= Ivanhoe mining district =

Mining district in Elko County, Nevada

The Ivanhoe is a mining district in Elko County, Nevada, US. It is located in the Butte Creek Range, 10 miles southeast of Midas, and 30 miles north-northeast of Battle Mountain. It is situated at an elevation of 1859 m above sea level. Mercury mining took place in Ivanhoe between the time of the discovery of cinnabar ore in the 19th century and the mid-1940s. A rare dimorph of cinnabar, metacinnabar, has also been reported in the Ivanhoe district. Gold mining started in the 1980s. The rare mineral, Ammonioalunite, has been discovered in a fossil hot spring deposit in Ivanhoe.

== History ==
The first mercury deposits in the area were established in 1915 by W. F. Roseberry and W. C. Davis. While the two created the Ivanhoe Springs Mining Company to extract the mercury, the operation lasted only until 1918. In 1927, multiple mining companies entered Ivanhoe to continue mining for mercury, and eventually, three mines were set up: the Butte, the Governor, and the Silver Cloud – each owned by separate mining companies. Of these mines, the Butte mine produced the highest amount of mercury flasks, at 1,032 from its year of establishment to 1944, when all mines Ivanhoe stopped operating due to World War II.

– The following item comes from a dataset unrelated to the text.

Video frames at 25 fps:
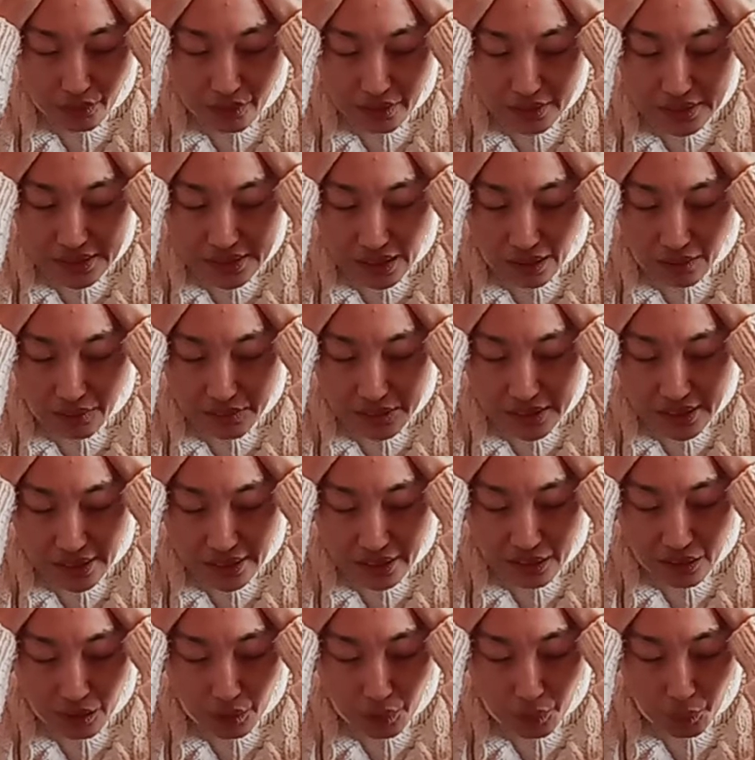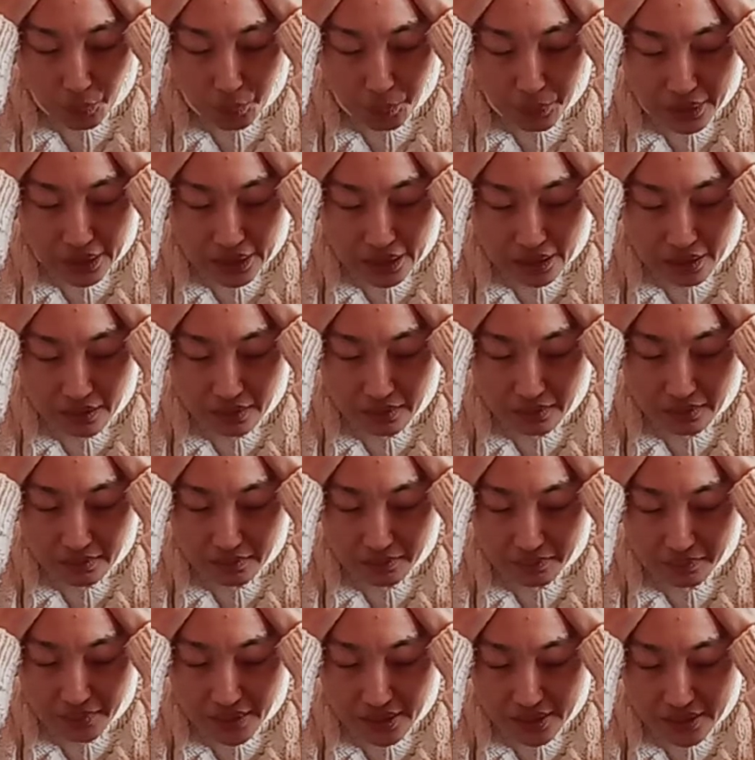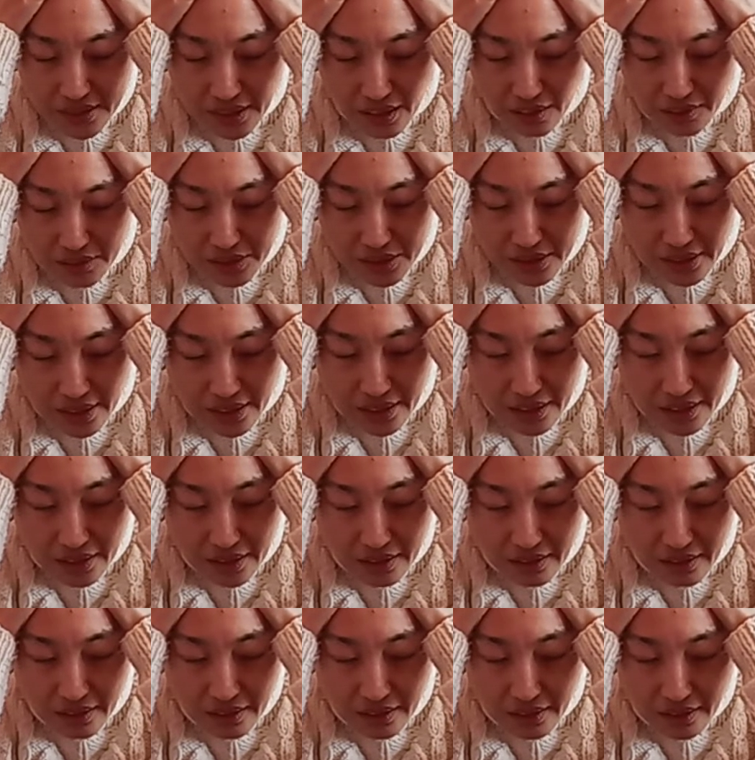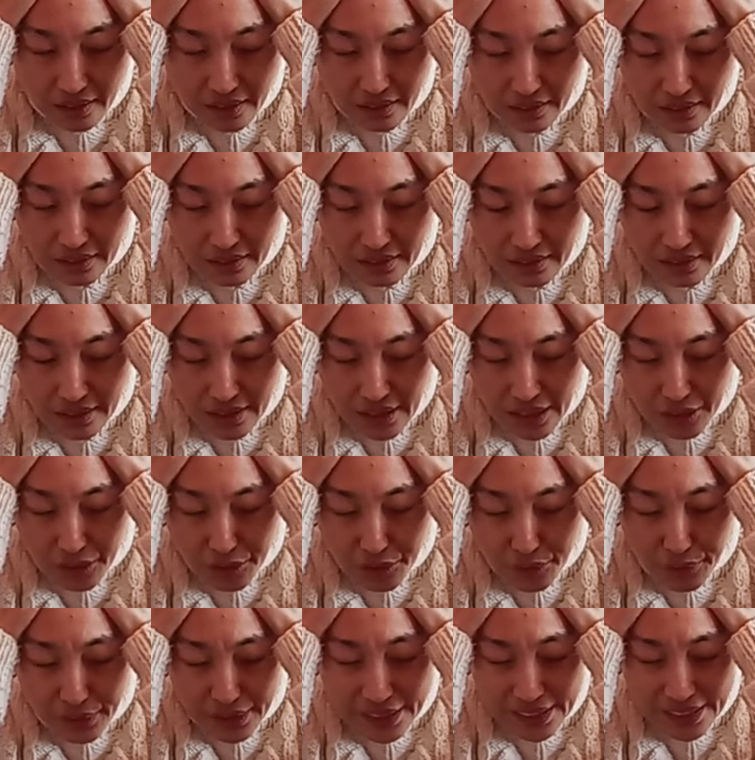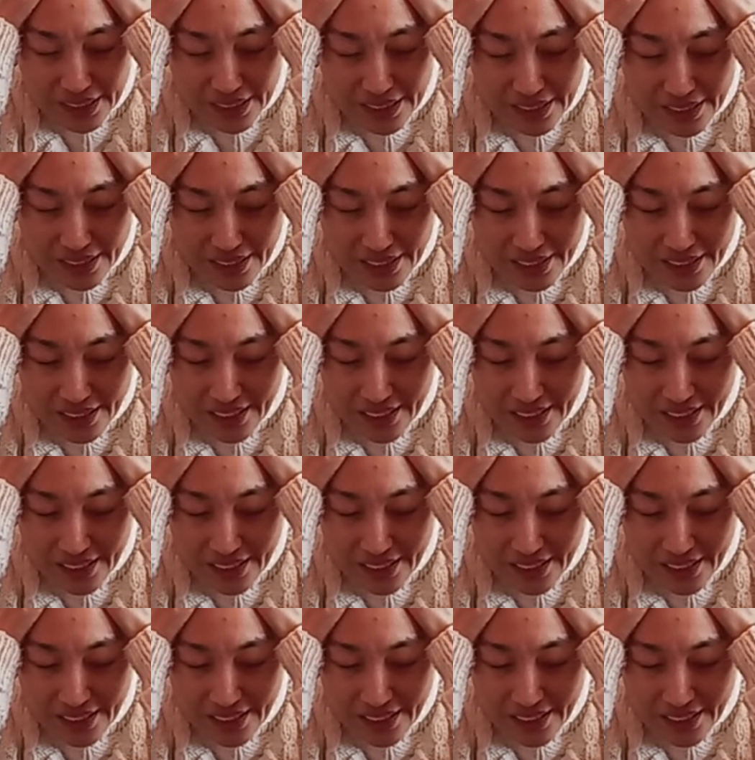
sounds like an opening, sounds like a creak,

Although mining operations were revived post-World War II, the amount of mercury produced was minuscule compared to what it was prior. Uranium mining was also conducted in 1960, though only small amounts were able to be extracted. However, in the 1980s, Ivanhoe regained the interest of mining companies due to the advent of microscopic gold mining, and by 1992, around 500,000 ounces of gold were extracted from Ivanhoe mines.